Le Monde dissimule à peine, mais avec brio, sa vision manichéenne du Proche-Orient et son parti pris propalestinien. Derrière une mécanique sémantique de précision, s’entend une petite musique anti-israélienne, jusque dans la couverture des massacres du 7-Octobre. Une lecture mot à mot et entre les lignes s’impose.

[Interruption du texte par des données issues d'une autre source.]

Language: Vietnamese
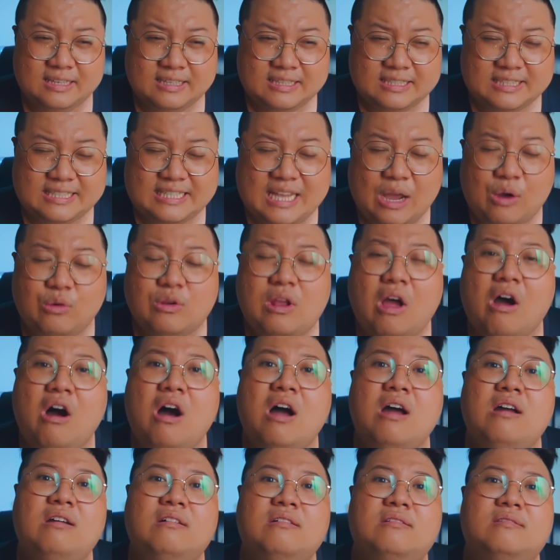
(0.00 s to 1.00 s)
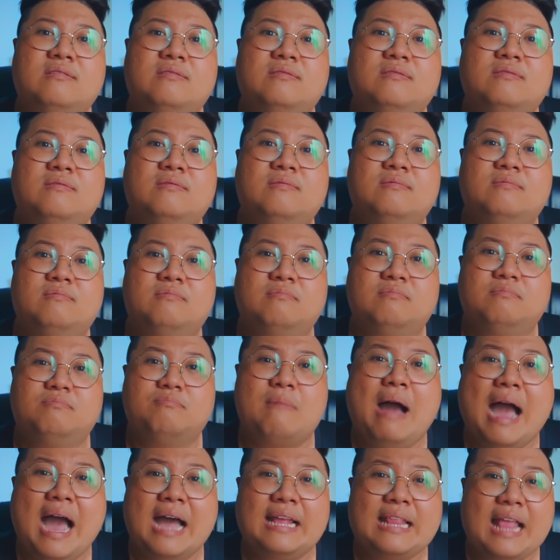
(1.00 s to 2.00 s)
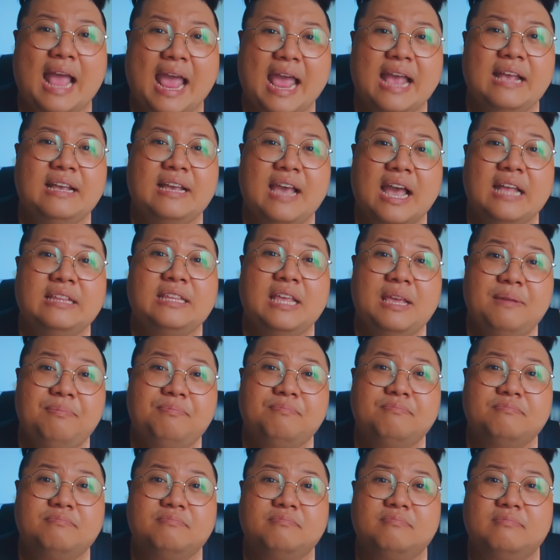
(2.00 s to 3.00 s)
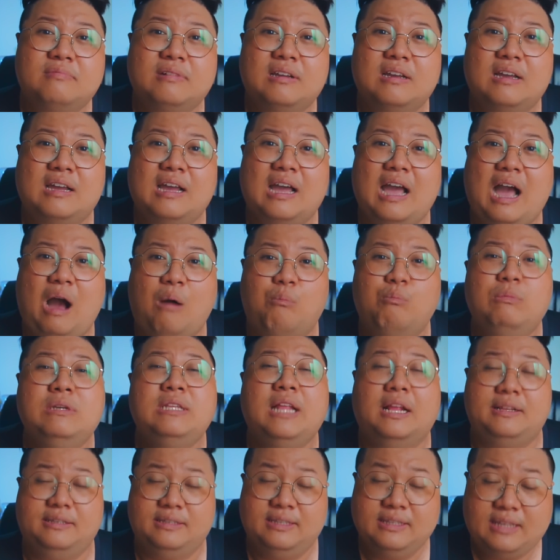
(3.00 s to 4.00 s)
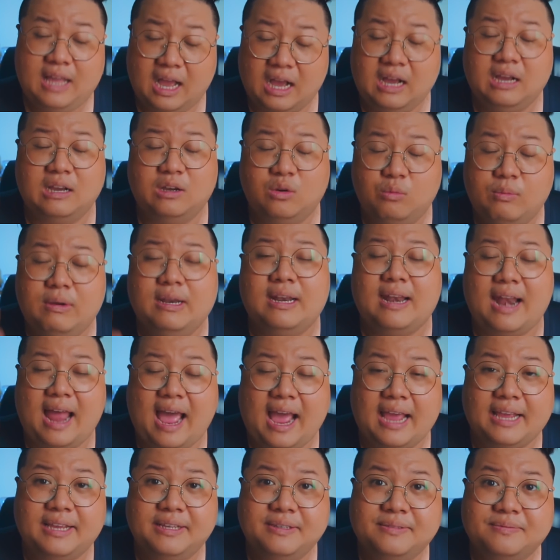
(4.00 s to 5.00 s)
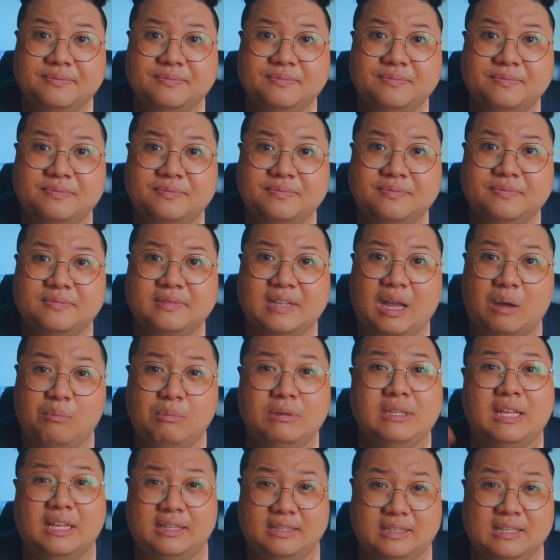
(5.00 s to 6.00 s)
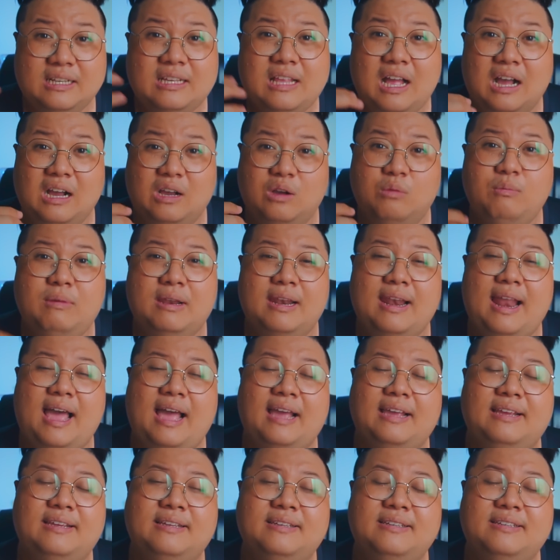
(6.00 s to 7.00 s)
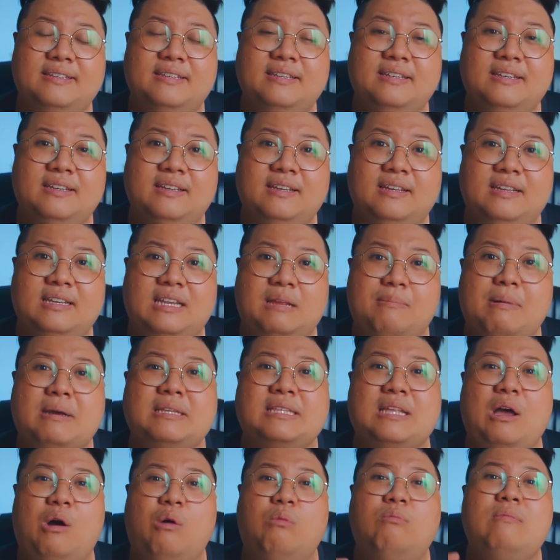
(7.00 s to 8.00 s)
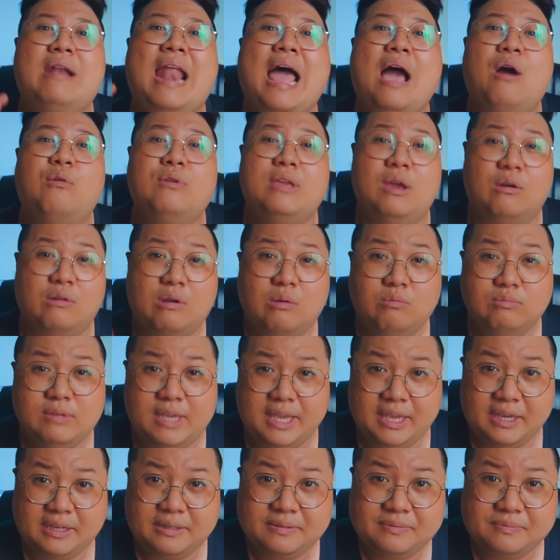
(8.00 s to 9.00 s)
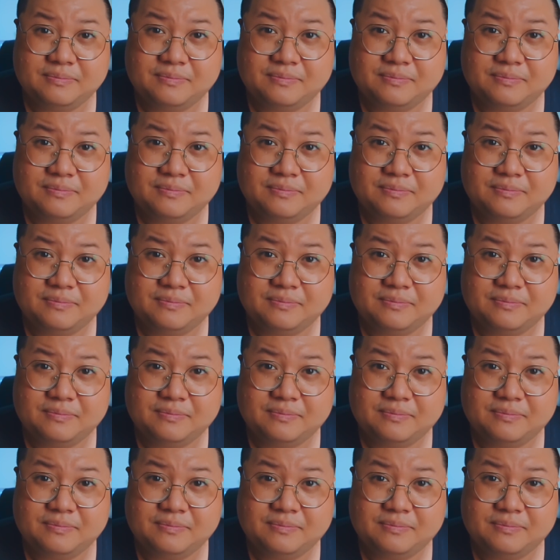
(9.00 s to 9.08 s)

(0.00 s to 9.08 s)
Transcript: sau đó 3 tháng kế tiếp ông mới định thần của mình lại ông mới định cái thần của mình lại để bắt đầu ông lao vào công việc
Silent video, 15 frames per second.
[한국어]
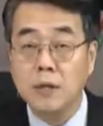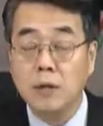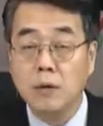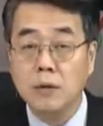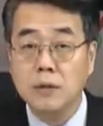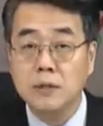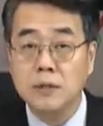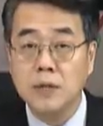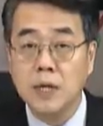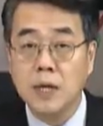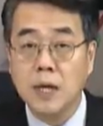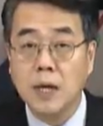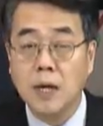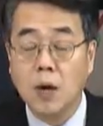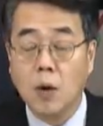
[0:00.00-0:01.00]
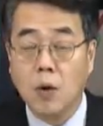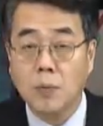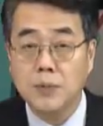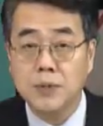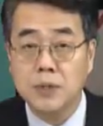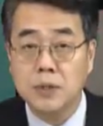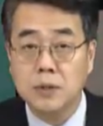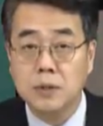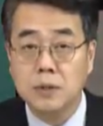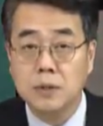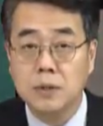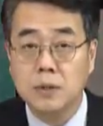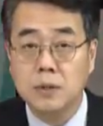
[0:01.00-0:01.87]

경제가 없이는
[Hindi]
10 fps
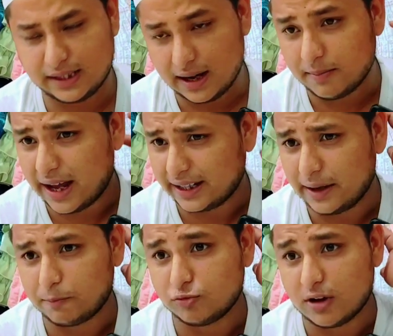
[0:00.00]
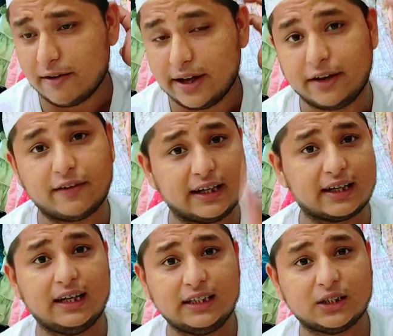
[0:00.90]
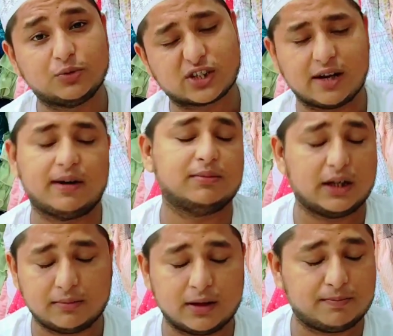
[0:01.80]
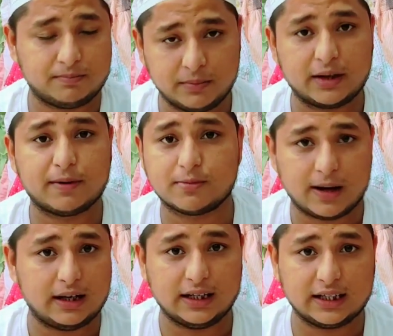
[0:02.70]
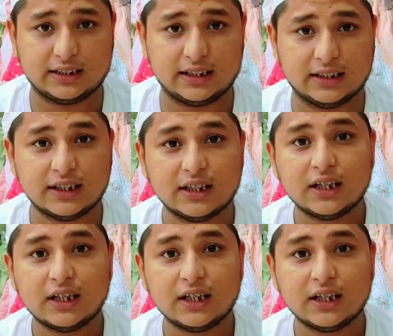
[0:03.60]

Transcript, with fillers: या मार्केट पूरा वेरीफाई कर लीजिए उसके बाद मेरा मेरे पास माल लेके जाइए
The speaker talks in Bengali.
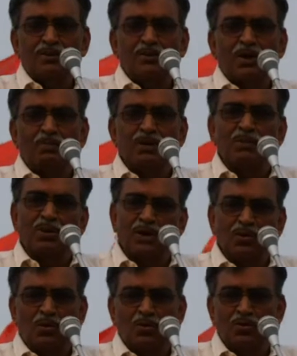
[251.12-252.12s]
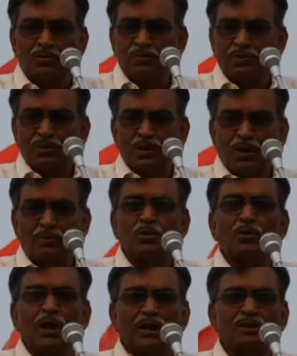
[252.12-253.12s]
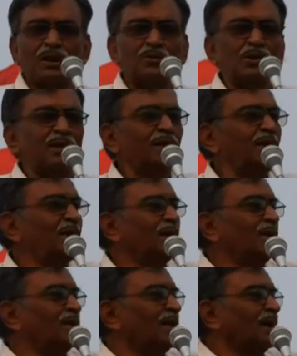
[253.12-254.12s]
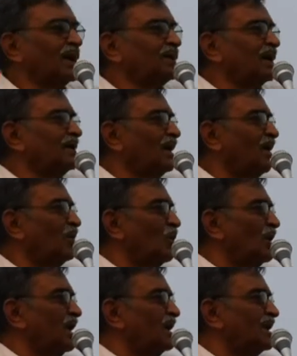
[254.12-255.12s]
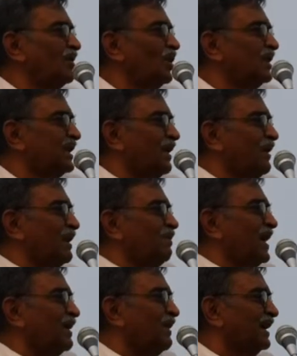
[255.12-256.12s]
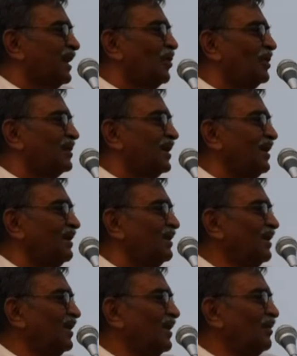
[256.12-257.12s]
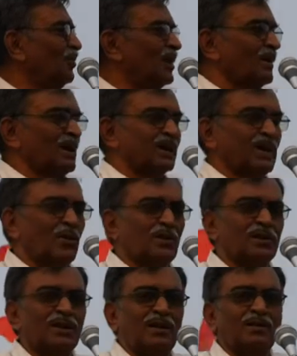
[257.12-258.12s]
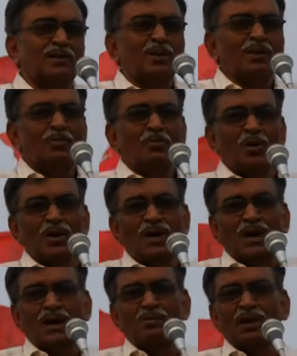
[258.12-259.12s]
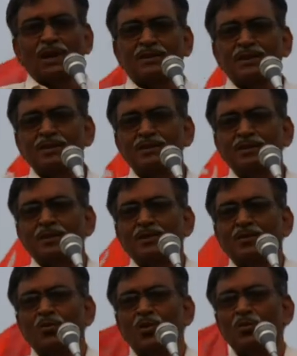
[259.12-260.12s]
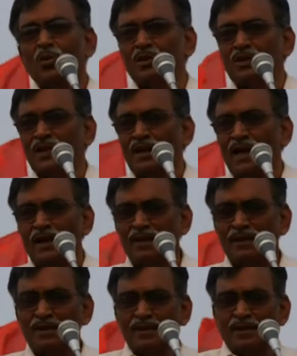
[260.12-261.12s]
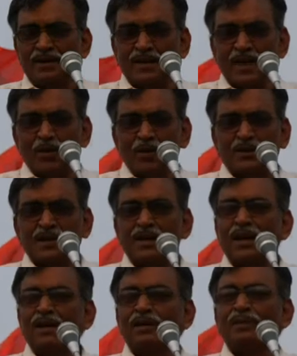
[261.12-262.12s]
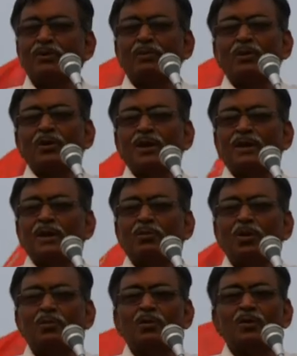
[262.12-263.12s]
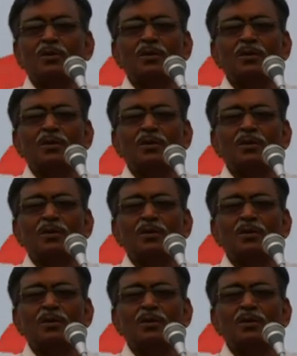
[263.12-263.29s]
তো আপনি মনে করুন আমি তো ডাক্তার যদি ডাক্তার ছিলাম রোগী এসে বলছে আমার পেট ব্যথা হচ্ছে বুকে ব্যথা হচ্ছে মন খারাপ লাগছে ঘুম হচ্ছে না খিদে হচ্ছে না তো আমি ওকে কি বলবো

Cela ne se discute pas. Avec ses 500 000 abonnés en ligne, son équipe de 500 journalistes et ses quelque 18 millions d’euros engrangés en 2023 au titre des aides publiques à la presse, Le Monde est ce qu’il convient d’appeler un grand quotidien. Un journal de référence, comme on dit, lu chaque jour par tous les ministres de la République, tous les parlementaires et tous les directeurs de la presse parisienne. Autant dire que son traitement de l’actualité au Proche-Orient est crucial. D’autant que peu de rédactions peuvent se payer comme lui des correspondants permanents sur place. Résultat, sur cette question brûlante, nombre d’organes de presse subissent de façon disproportionnée l’influence du quotidien vespéral.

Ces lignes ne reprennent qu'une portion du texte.